##### Data for this task
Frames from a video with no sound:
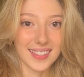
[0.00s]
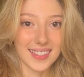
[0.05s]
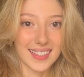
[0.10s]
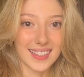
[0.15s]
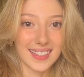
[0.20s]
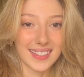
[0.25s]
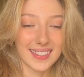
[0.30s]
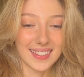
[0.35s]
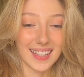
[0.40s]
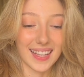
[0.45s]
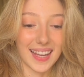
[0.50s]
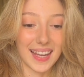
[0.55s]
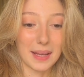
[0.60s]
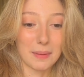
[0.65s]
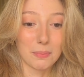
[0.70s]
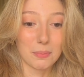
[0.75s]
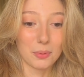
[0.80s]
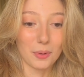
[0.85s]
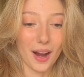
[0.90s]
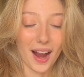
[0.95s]
is a
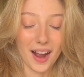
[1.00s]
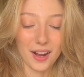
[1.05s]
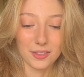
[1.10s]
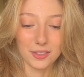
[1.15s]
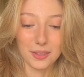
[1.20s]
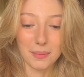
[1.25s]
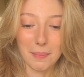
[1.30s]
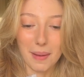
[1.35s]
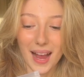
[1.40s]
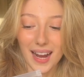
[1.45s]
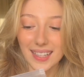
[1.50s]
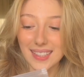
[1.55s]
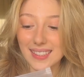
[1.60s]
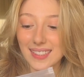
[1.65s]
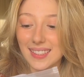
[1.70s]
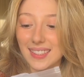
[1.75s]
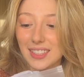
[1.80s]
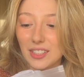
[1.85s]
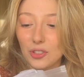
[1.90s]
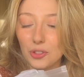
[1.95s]
brown
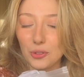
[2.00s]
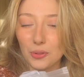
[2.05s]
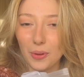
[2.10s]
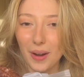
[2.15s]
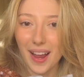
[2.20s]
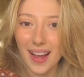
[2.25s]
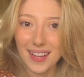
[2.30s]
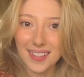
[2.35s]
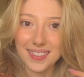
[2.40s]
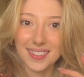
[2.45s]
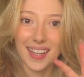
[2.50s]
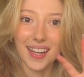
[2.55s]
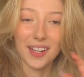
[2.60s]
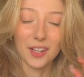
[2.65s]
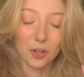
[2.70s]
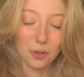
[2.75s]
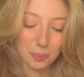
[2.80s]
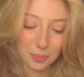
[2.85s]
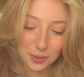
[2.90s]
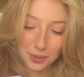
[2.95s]
maxi dress. I
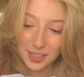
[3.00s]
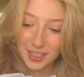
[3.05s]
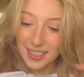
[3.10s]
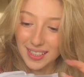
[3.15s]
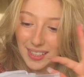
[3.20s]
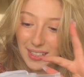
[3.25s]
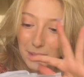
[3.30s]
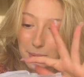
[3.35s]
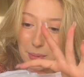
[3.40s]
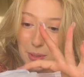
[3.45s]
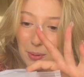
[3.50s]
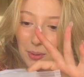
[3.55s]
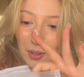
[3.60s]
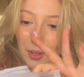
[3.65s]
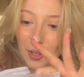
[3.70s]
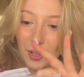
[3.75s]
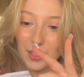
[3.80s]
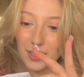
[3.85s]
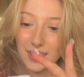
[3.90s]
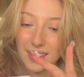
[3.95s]
hope you can hear me with
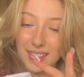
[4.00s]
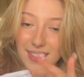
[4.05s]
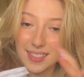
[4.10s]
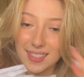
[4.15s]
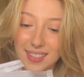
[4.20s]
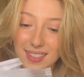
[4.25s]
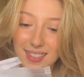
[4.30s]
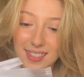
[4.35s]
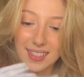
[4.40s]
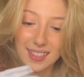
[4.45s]
all this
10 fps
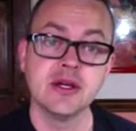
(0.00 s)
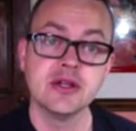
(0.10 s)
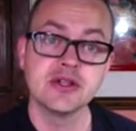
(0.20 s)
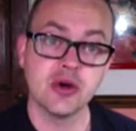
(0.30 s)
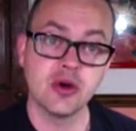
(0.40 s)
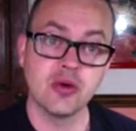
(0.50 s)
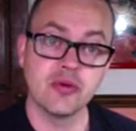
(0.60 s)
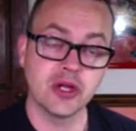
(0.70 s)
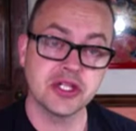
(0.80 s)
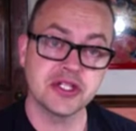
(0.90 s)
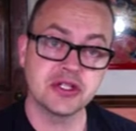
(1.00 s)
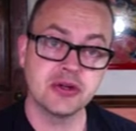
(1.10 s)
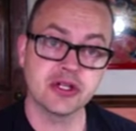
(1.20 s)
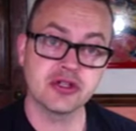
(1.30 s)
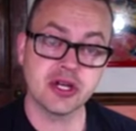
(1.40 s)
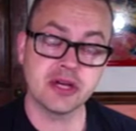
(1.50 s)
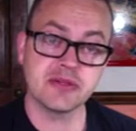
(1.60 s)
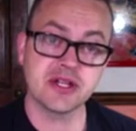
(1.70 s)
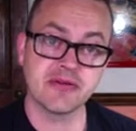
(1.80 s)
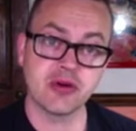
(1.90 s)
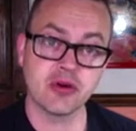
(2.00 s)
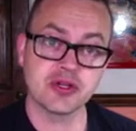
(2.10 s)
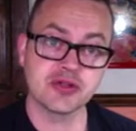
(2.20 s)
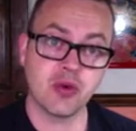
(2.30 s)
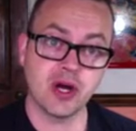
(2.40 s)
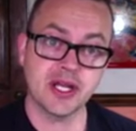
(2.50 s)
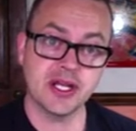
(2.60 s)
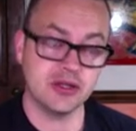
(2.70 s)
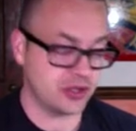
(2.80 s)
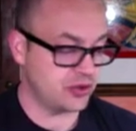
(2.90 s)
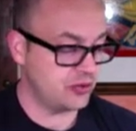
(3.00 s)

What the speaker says: So that's the 2 extremes. Of course, what can you do?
##########
▶ How to complete this task: The data must be repeated exactly. Any pictures in it are to be left out.

▶ Written response:
Frames from a video with no sound:
[0.00s]
[0.05s]
[0.10s]
[0.15s]
[0.20s]
[0.25s]
[0.30s]
[0.35s]
[0.40s]
[0.45s]
[0.50s]
[0.55s]
[0.60s]
[0.65s]
[0.70s]
[0.75s]
[0.80s]
[0.85s]
[0.90s]
[0.95s]
is a
[1.00s]
[1.05s]
[1.10s]
[1.15s]
[1.20s]
[1.25s]
[1.30s]
[1.35s]
[1.40s]
[1.45s]
[1.50s]
[1.55s]
[1.60s]
[1.65s]
[1.70s]
[1.75s]
[1.80s]
[1.85s]
[1.90s]
[1.95s]
brown
[2.00s]
[2.05s]
[2.10s]
[2.15s]
[2.20s]
[2.25s]
[2.30s]
[2.35s]
[2.40s]
[2.45s]
[2.50s]
[2.55s]
[2.60s]
[2.65s]
[2.70s]
[2.75s]
[2.80s]
[2.85s]
[2.90s]
[2.95s]
maxi dress. I
[3.00s]
[3.05s]
[3.10s]
[3.15s]
[3.20s]
[3.25s]
[3.30s]
[3.35s]
[3.40s]
[3.45s]
[3.50s]
[3.55s]
[3.60s]
[3.65s]
[3.70s]
[3.75s]
[3.80s]
[3.85s]
[3.90s]
[3.95s]
hope you can hear me with
[4.00s]
[4.05s]
[4.10s]
[4.15s]
[4.20s]
[4.25s]
[4.30s]
[4.35s]
[4.40s]
[4.45s]
all this
10 fps
(0.00 s)
(0.10 s)
(0.20 s)
(0.30 s)
(0.40 s)
(0.50 s)
(0.60 s)
(0.70 s)
(0.80 s)
(0.90 s)
(1.00 s)
(1.10 s)
(1.20 s)
(1.30 s)
(1.40 s)
(1.50 s)
(1.60 s)
(1.70 s)
(1.80 s)
(1.90 s)
(2.00 s)
(2.10 s)
(2.20 s)
(2.30 s)
(2.40 s)
(2.50 s)
(2.60 s)
(2.70 s)
(2.80 s)
(2.90 s)
(3.00 s)

What the speaker says: So that's the 2 extremes. Of course, what can you do?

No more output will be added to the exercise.